WHAT THE TASK ASKS:
What you need to do is retype every entry exactly as written.

RECORDS FOR THE EXERCISE:
┌──

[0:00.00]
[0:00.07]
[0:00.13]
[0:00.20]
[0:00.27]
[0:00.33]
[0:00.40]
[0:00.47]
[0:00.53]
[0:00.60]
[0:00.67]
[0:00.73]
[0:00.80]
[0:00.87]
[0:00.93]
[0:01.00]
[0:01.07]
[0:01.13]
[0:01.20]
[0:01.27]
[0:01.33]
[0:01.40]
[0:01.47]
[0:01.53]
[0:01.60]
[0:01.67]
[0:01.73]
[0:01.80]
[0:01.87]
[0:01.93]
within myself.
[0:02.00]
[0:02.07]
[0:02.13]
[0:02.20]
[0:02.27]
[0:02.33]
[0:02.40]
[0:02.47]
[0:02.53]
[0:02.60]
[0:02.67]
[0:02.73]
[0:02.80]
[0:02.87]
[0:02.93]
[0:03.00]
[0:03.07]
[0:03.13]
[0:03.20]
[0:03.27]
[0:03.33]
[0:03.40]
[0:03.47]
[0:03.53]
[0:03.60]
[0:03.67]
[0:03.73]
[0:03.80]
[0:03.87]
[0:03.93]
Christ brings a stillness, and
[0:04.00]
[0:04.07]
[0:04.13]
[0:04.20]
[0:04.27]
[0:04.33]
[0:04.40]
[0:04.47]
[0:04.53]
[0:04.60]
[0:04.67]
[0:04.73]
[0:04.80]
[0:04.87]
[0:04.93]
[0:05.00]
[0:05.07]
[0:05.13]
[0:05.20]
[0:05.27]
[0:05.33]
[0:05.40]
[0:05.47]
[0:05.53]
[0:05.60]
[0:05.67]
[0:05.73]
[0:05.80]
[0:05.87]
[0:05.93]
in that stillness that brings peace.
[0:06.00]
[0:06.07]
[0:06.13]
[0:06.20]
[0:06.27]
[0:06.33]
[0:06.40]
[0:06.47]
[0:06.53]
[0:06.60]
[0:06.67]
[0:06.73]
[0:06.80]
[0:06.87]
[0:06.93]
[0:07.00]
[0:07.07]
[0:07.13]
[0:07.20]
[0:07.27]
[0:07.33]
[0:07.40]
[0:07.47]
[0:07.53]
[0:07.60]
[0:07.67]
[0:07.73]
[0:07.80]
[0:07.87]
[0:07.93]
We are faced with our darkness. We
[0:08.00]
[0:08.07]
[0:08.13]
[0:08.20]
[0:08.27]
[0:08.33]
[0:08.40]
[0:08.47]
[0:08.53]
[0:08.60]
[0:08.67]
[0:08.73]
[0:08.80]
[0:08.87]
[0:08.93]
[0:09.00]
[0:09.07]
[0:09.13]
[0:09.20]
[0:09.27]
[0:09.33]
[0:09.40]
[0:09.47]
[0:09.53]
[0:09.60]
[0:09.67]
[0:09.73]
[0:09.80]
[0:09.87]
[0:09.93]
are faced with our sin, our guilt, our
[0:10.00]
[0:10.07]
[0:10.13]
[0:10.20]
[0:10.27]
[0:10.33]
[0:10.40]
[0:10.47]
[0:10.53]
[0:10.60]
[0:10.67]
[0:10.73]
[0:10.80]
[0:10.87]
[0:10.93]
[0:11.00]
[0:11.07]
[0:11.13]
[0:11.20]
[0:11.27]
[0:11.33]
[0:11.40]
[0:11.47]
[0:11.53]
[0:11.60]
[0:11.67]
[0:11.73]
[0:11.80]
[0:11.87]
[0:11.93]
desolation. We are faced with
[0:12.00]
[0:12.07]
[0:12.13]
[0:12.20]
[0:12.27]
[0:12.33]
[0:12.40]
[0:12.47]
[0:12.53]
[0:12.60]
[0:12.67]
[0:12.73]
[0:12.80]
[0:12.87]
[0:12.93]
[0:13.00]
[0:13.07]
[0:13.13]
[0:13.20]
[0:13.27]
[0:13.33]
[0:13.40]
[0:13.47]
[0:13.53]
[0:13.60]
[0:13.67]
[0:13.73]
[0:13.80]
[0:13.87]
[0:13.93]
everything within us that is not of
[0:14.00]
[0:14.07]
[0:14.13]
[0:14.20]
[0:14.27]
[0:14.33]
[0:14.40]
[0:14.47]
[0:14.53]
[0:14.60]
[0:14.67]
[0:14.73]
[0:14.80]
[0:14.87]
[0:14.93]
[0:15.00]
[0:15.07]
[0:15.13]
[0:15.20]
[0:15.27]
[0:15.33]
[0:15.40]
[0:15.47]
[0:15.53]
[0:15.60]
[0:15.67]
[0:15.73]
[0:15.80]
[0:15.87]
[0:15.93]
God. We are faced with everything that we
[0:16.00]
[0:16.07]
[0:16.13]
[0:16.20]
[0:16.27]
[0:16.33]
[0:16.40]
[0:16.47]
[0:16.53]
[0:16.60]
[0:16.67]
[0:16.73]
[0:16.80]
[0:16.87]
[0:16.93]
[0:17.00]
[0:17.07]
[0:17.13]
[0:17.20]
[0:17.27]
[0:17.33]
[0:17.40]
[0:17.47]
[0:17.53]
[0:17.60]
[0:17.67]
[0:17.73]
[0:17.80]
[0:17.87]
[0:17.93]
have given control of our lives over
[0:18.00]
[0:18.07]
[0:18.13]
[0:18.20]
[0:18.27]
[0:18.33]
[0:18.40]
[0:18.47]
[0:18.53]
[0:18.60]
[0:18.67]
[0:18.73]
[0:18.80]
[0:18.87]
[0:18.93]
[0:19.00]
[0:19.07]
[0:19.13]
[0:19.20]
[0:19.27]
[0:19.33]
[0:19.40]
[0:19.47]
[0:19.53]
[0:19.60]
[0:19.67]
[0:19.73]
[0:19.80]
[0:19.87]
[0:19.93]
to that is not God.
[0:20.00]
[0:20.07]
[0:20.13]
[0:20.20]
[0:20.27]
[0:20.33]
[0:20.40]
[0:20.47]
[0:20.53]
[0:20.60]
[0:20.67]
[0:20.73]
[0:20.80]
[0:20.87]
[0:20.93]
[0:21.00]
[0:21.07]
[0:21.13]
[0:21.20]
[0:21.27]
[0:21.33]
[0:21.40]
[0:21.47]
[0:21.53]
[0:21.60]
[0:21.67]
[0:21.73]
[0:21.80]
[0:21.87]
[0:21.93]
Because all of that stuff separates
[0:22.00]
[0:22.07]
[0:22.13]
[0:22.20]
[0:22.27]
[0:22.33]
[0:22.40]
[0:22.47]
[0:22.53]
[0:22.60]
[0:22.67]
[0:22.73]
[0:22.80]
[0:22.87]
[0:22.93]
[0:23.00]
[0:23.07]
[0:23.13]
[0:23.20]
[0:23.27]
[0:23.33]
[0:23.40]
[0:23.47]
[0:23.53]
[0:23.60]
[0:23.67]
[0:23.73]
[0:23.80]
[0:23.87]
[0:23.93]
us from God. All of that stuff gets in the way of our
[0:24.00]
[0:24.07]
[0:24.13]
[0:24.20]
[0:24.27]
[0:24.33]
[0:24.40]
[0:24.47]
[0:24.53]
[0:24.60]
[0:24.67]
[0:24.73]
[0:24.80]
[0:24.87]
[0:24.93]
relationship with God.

└──

EXERCISE SOLUTION:
[0:00.00]
[0:00.07]
[0:00.13]
[0:00.20]
[0:00.27]
[0:00.33]
[0:00.40]
[0:00.47]
[0:00.53]
[0:00.60]
[0:00.67]
[0:00.73]
[0:00.80]
[0:00.87]
[0:00.93]
[0:01.00]
[0:01.07]
[0:01.13]
[0:01.20]
[0:01.27]
[0:01.33]
[0:01.40]
[0:01.47]
[0:01.53]
[0:01.60]
[0:01.67]
[0:01.73]
[0:01.80]
[0:01.87]
[0:01.93]
within myself.
[0:02.00]
[0:02.07]
[0:02.13]
[0:02.20]
[0:02.27]
[0:02.33]
[0:02.40]
[0:02.47]
[0:02.53]
[0:02.60]
[0:02.67]
[0:02.73]
[0:02.80]
[0:02.87]
[0:02.93]
[0:03.00]
[0:03.07]
[0:03.13]
[0:03.20]
[0:03.27]
[0:03.33]
[0:03.40]
[0:03.47]
[0:03.53]
[0:03.60]
[0:03.67]
[0:03.73]
[0:03.80]
[0:03.87]
[0:03.93]
Christ brings a stillness, and
[0:04.00]
[0:04.07]
[0:04.13]
[0:04.20]
[0:04.27]
[0:04.33]
[0:04.40]
[0:04.47]
[0:04.53]
[0:04.60]
[0:04.67]
[0:04.73]
[0:04.80]
[0:04.87]
[0:04.93]
[0:05.00]
[0:05.07]
[0:05.13]
[0:05.20]
[0:05.27]
[0:05.33]
[0:05.40]
[0:05.47]
[0:05.53]
[0:05.60]
[0:05.67]
[0:05.73]
[0:05.80]
[0:05.87]
[0:05.93]
in that stillness that brings peace.
[0:06.00]
[0:06.07]
[0:06.13]
[0:06.20]
[0:06.27]
[0:06.33]
[0:06.40]
[0:06.47]
[0:06.53]
[0:06.60]
[0:06.67]
[0:06.73]
[0:06.80]
[0:06.87]
[0:06.93]
[0:07.00]
[0:07.07]
[0:07.13]
[0:07.20]
[0:07.27]
[0:07.33]
[0:07.40]
[0:07.47]
[0:07.53]
[0:07.60]
[0:07.67]
[0:07.73]
[0:07.80]
[0:07.87]
[0:07.93]
We are faced with our darkness. We
[0:08.00]
[0:08.07]
[0:08.13]
[0:08.20]
[0:08.27]
[0:08.33]
[0:08.40]
[0:08.47]
[0:08.53]
[0:08.60]
[0:08.67]
[0:08.73]
[0:08.80]
[0:08.87]
[0:08.93]
[0:09.00]
[0:09.07]
[0:09.13]
[0:09.20]
[0:09.27]
[0:09.33]
[0:09.40]
[0:09.47]
[0:09.53]
[0:09.60]
[0:09.67]
[0:09.73]
[0:09.80]
[0:09.87]
[0:09.93]
are faced with our sin, our guilt, our
[0:10.00]
[0:10.07]
[0:10.13]
[0:10.20]
[0:10.27]
[0:10.33]
[0:10.40]
[0:10.47]
[0:10.53]
[0:10.60]
[0:10.67]
[0:10.73]
[0:10.80]
[0:10.87]
[0:10.93]
[0:11.00]
[0:11.07]
[0:11.13]
[0:11.20]
[0:11.27]
[0:11.33]
[0:11.40]
[0:11.47]
[0:11.53]
[0:11.60]
[0:11.67]
[0:11.73]
[0:11.80]
[0:11.87]
[0:11.93]
desolation. We are faced with
[0:12.00]
[0:12.07]
[0:12.13]
[0:12.20]
[0:12.27]
[0:12.33]
[0:12.40]
[0:12.47]
[0:12.53]
[0:12.60]
[0:12.67]
[0:12.73]
[0:12.80]
[0:12.87]
[0:12.93]
[0:13.00]
[0:13.07]
[0:13.13]
[0:13.20]
[0:13.27]
[0:13.33]
[0:13.40]
[0:13.47]
[0:13.53]
[0:13.60]
[0:13.67]
[0:13.73]
[0:13.80]
[0:13.87]
[0:13.93]
everything within us that is not of
[0:14.00]
[0:14.07]
[0:14.13]
[0:14.20]
[0:14.27]
[0:14.33]
[0:14.40]
[0:14.47]
[0:14.53]
[0:14.60]
[0:14.67]
[0:14.73]
[0:14.80]
[0:14.87]
[0:14.93]
[0:15.00]
[0:15.07]
[0:15.13]
[0:15.20]
[0:15.27]
[0:15.33]
[0:15.40]
[0:15.47]
[0:15.53]
[0:15.60]
[0:15.67]
[0:15.73]
[0:15.80]
[0:15.87]
[0:15.93]
God. We are faced with everything that we
[0:16.00]
[0:16.07]
[0:16.13]
[0:16.20]
[0:16.27]
[0:16.33]
[0:16.40]
[0:16.47]
[0:16.53]
[0:16.60]
[0:16.67]
[0:16.73]
[0:16.80]
[0:16.87]
[0:16.93]
[0:17.00]
[0:17.07]
[0:17.13]
[0:17.20]
[0:17.27]
[0:17.33]
[0:17.40]
[0:17.47]
[0:17.53]
[0:17.60]
[0:17.67]
[0:17.73]
[0:17.80]
[0:17.87]
[0:17.93]
have given control of our lives over
[0:18.00]
[0:18.07]
[0:18.13]
[0:18.20]
[0:18.27]
[0:18.33]
[0:18.40]
[0:18.47]
[0:18.53]
[0:18.60]
[0:18.67]
[0:18.73]
[0:18.80]
[0:18.87]
[0:18.93]
[0:19.00]
[0:19.07]
[0:19.13]
[0:19.20]
[0:19.27]
[0:19.33]
[0:19.40]
[0:19.47]
[0:19.53]
[0:19.60]
[0:19.67]
[0:19.73]
[0:19.80]
[0:19.87]
[0:19.93]
to that is not God.
[0:20.00]
[0:20.07]
[0:20.13]
[0:20.20]
[0:20.27]
[0:20.33]
[0:20.40]
[0:20.47]
[0:20.53]
[0:20.60]
[0:20.67]
[0:20.73]
[0:20.80]
[0:20.87]
[0:20.93]
[0:21.00]
[0:21.07]
[0:21.13]
[0:21.20]
[0:21.27]
[0:21.33]
[0:21.40]
[0:21.47]
[0:21.53]
[0:21.60]
[0:21.67]
[0:21.73]
[0:21.80]
[0:21.87]
[0:21.93]
Because all of that stuff separates
[0:22.00]
[0:22.07]
[0:22.13]
[0:22.20]
[0:22.27]
[0:22.33]
[0:22.40]
[0:22.47]
[0:22.53]
[0:22.60]
[0:22.67]
[0:22.73]
[0:22.80]
[0:22.87]
[0:22.93]
[0:23.00]
[0:23.07]
[0:23.13]
[0:23.20]
[0:23.27]
[0:23.33]
[0:23.40]
[0:23.47]
[0:23.53]
[0:23.60]
[0:23.67]
[0:23.73]
[0:23.80]
[0:23.87]
[0:23.93]
us from God. All of that stuff gets in the way of our
[0:24.00]
[0:24.07]
[0:24.13]
[0:24.20]
[0:24.27]
[0:24.33]
[0:24.40]
[0:24.47]
[0:24.53]
[0:24.60]
[0:24.67]
[0:24.73]
[0:24.80]
[0:24.87]
[0:24.93]
relationship with God.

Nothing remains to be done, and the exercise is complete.